UCLA players say WNIT run highlights gender inequality in college basketball
When UCLA junior guard Charisma Osborne scored 31 points during a win at Oregon State that vaulted the Bruins into the WNIT Final Four, it locked in another costly, grueling day of travel.
After 13 hours of travel to get to Brookings, S.D., funded by UCLA, she wasn’t going to let the moment pass without pointing out the inequity of the WNIT that gets far less financial support than the men’s NIT.
“Just talking with the team, I think it’s important to just bring awareness,” she said before the Bruins played South Dakota State. “So that people in the future can have better opportunities than what we have right now.”
Osborne tweeted after that game, “This needs way more attention! It took us 3 different flights resulting in 13 hours of travel to get to Oregon. There’s no reason the WNIT shouldn’t be receiving the same benefits as the men! Why does the @NCAA own the Men’s NIT but not the @WomensNIT ? Women deserve better!”
Inequity across the men’s and women’s NCAA tournaments has become a hot topic as women’s players and coaches began to point out the disparities between the two.
The gap in the men’s and women’s NIT tournaments, though, is likely larger, and UCLA decided to highlight it during its postseason run with the hope it helps future teams enjoy a more equitable experience.
Unlike the men’s NIT, which is run by the NCAA, women’s teams have to hope their respective athletic departments will take on the cost to keep their seasons — and, for seniors and graduate students, their careers — going.
The women’s tournament is operated by Triple Crown Sports, a for-profit company that created the tournament in 1994. The NCAA fronts the cost for men’s NIT teams to charter across the country and pay the schools to participate; the women do not enjoy the same financial support.
It becomes challenging for schools to find flights, especially charters, since they are paying essentially on a game-by-game basis.
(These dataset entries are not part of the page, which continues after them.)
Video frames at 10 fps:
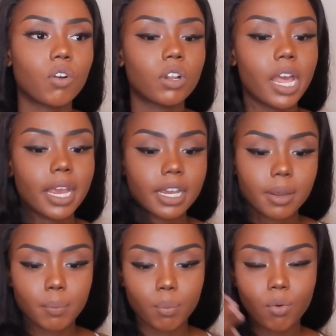or like
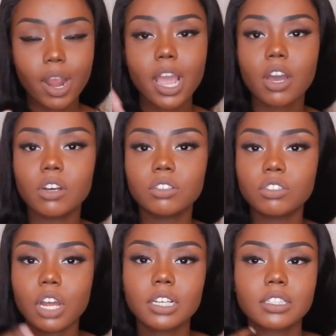
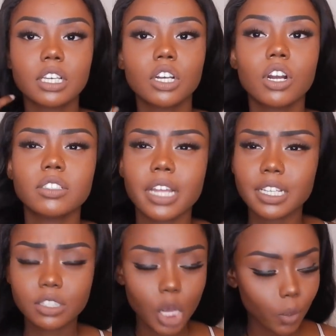brown dark-skinned girls
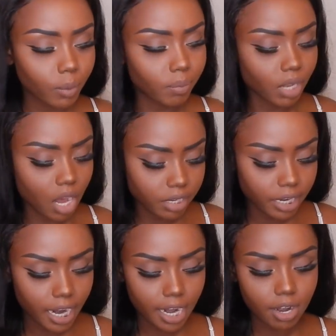I saw with
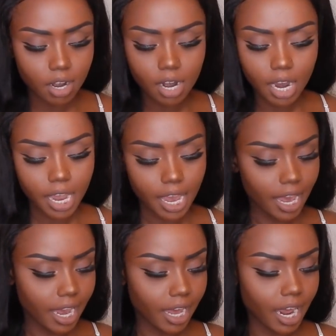blonde hair,
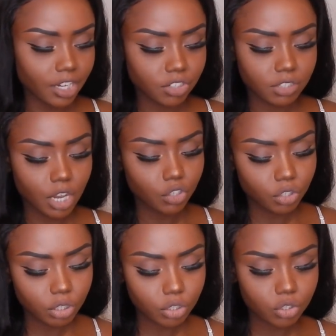and I just thought
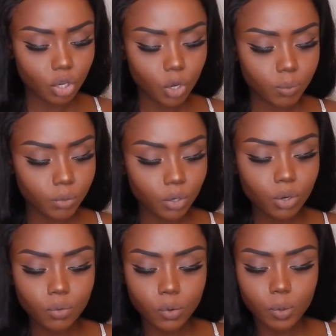she looked so
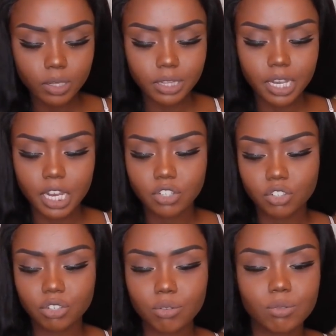beautiful with it, and
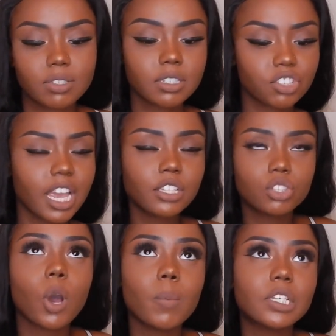she was she had so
UCLA coach Cori Close said after the Bruins’ win at Oregon State that UCLA put in a bid to host South Dakota State, but the Jackrabbits ended up with the home game. Teams have to bid on each game, meaning they have to absorb the cost of hosting or quickly coordinating team travel.
That led to UCLA traveling to Corvallis, Ore.; Laramie, Wyo.; and Brookings, none of them with easy commercial flights from Los Angeles.
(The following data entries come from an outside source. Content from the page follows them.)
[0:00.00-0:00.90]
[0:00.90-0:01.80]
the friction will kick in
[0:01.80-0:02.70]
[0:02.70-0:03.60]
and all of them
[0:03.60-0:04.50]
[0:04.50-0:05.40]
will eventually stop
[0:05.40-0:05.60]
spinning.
“It’s an opportunity to grow our mental toughness,” Close said. “.... But when you talk about a difference in experiences, wanting to have the best student-athlete experience and the most competitive equity we can, it doesn’t quite line up.”
Close has led her Bruins through the WNIT before, winning the championship in 2015. They fell short this season, falling to South Dakota State in the Final Four during the Bruins’ their third consecutive road game.
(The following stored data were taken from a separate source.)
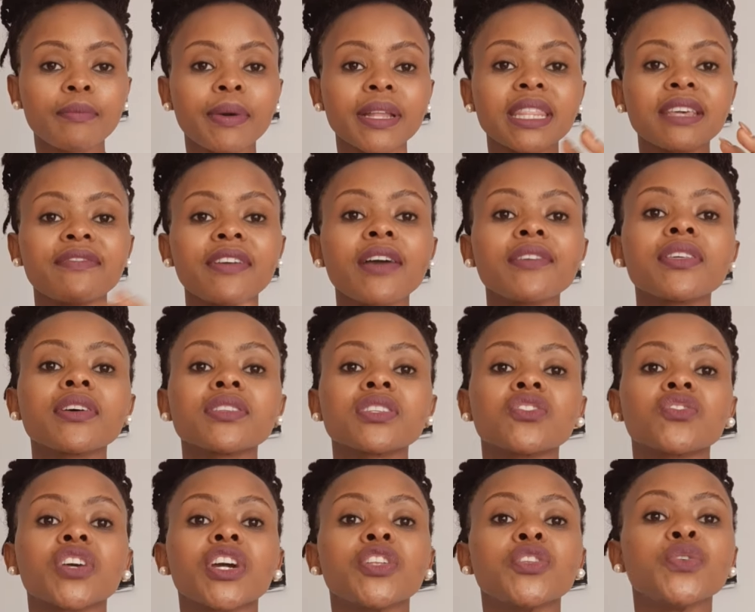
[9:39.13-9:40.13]
But the
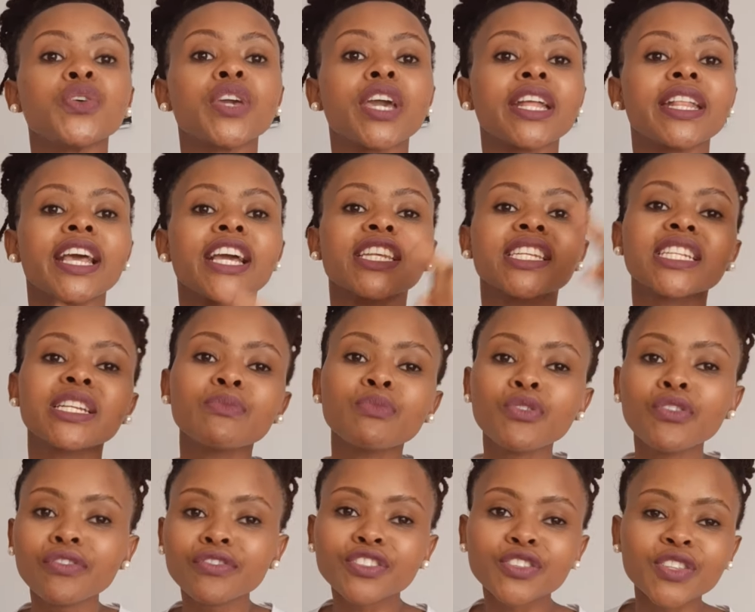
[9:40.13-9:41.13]
5,000 Rand you can actually
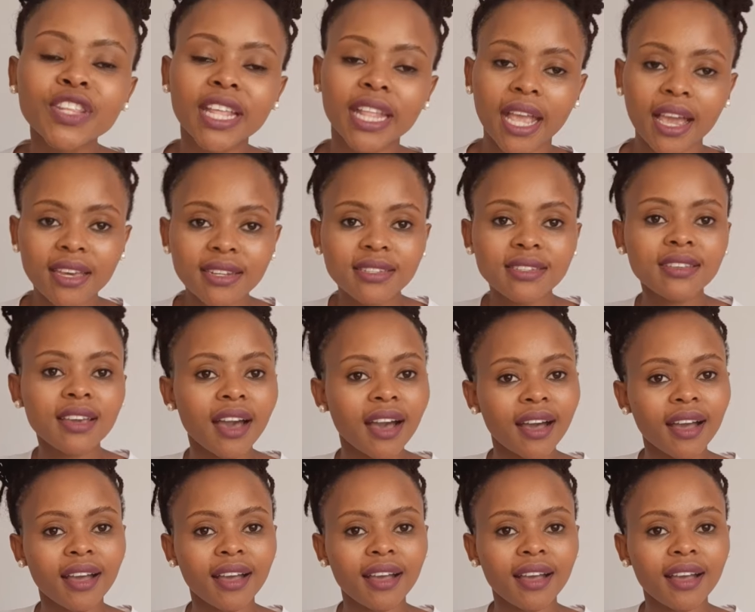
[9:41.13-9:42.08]
move to the next year.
UCLA fell short of avenging an earlier loss of the season on Thursday, falling to South Dakota State 62-59 in the WNIT Final Four.
Close wanted to make it clear, the Bruins weren’t using those road games as an excuse, but that they happened at all was a notable difference between the WNIT and NIT.
“I feel really grateful for our athletic department, this is a cost, to play in this tournament,” Close said. “It is an inequitable experience.”
UCLA had to take five different commercial flights to reach Sioux Falls and then make a one-hour drive to get to Brookings, S.D., for its semifinal game on Thursday. The Bruins got to Brookings at 1:30 a.m. the day before their game.
UCLA grad student Jaelynn Penn won a WNIT title with Indiana, but her 2022 WNIT journey with the Bruins was uniquely challenging.
“My experience was a little different,” Penn said. “I had the privilege of playing all of our games in Indiana at home, so we didn’t have to travel at all.”
A WNIT trip wasn’t what UCLA envisioned entering the season, but the Bruins will make the most of it when they open play Friday against UC Irvine.
Ahead of the 2021 women’s NCAA tournament, Oregon’s Sedona Prince posted a viral video of the weak accommodations the women had in their bubble training room compared to what the men had. In 2022, the women were allowed to use the NCAA’s March Madness branding for the first time.
Those inequities have been highlighted for a year, but UCLA athletes say the WNIT format has to be part of that conversation.
Close tweeted about the differences between the Texas A&M men’s team’s experience compared to what UCLA had to deal with just for the chance to compete ahead of the Bruins game with the Jackrabbits.
The NCAA paid $5 million this season to close some of the gap between the men’s and women’s tournaments. The UCLA women’s basketball team sees it as a good start, but far from true equity.
“We have a much more equitable experience than the generations before us,” Close said. “We need to be grateful and full of joy about how far we’ve come, [but] we need to have a relentless quest for how far we still need to go.”